Exploring issues from the physical layer up — physical host and operating system security — remains important unless it has been taken care of by your public cloud provider.

However, in the pervasive Docker-based architecture, another system layer that can potentially become a target of an attack is the Docker system itself. There are many known vulnerabilities in this layer, found just last year, that would make a savvy executive pause and take stock of the versioning and mitigating controls.

Docker also poses “escape” issues when problematic code within a container is able to affect neighboring containers or the host. It’s worth noting that to use a container as a microservice, it needs to be so-defined. Such definition typically comes in the form of an API and a configuration policy. API is how system modules and services are accessed.

Visibility, security, and integrity of the APIs are what makes distributed applications effective and reliable.

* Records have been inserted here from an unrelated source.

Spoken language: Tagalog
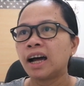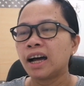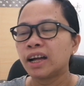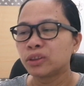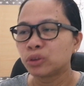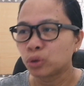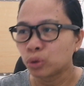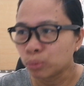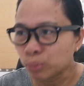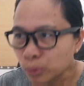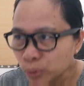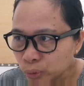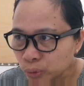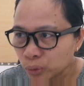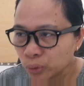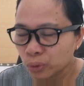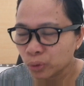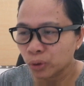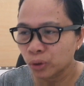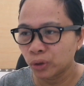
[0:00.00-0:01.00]
at
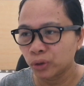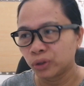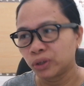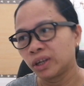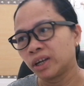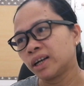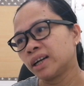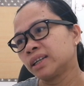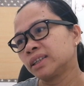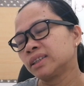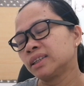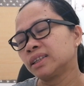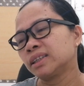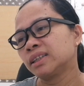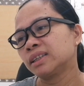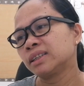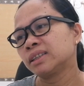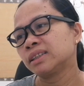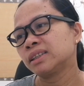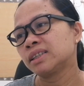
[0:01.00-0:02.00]
tumutugon
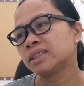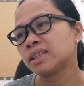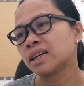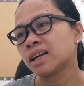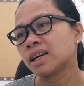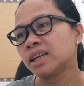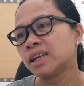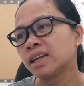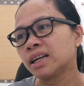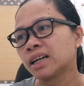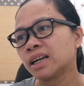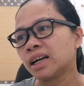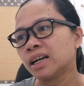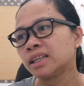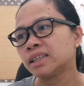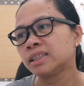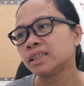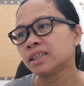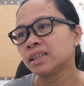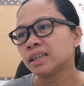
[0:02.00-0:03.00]
ang isang
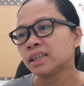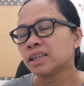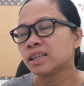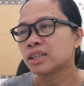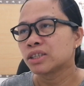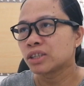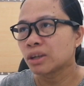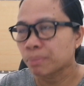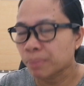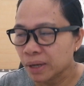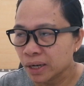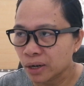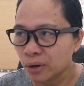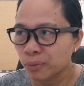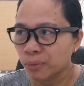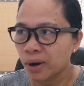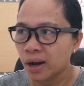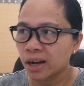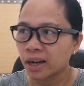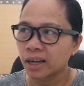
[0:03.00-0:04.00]
alagad sa
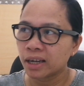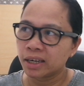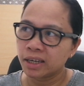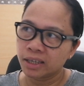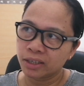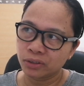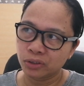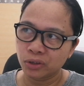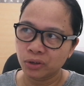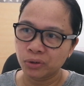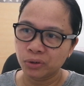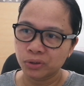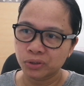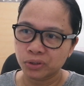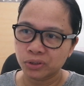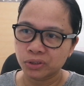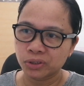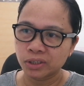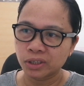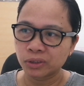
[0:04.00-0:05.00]
panawagan ng
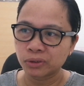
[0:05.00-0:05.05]
Diyos.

Moving up the stack, in microservices, containers are able to discover other containers in the pod and communicate to them directly. Since the premise of the architecture is container reuse, without thorough security testing of each container in the system and each communication channel within the East-West mesh, critical data and services may be vulnerable. Similarly, limiting access points and privileges of each of the microservices in this configuration is paramount.

In distributed architectures like Kubernetes, there is a control plane that decides if additional instances of specific services need to be spinned up. Attacks on this layer can not only cause a denial of service, but also can potentially pull malicious containers out of repositories or distort the operation of the valid containers with faulty configuration parameters.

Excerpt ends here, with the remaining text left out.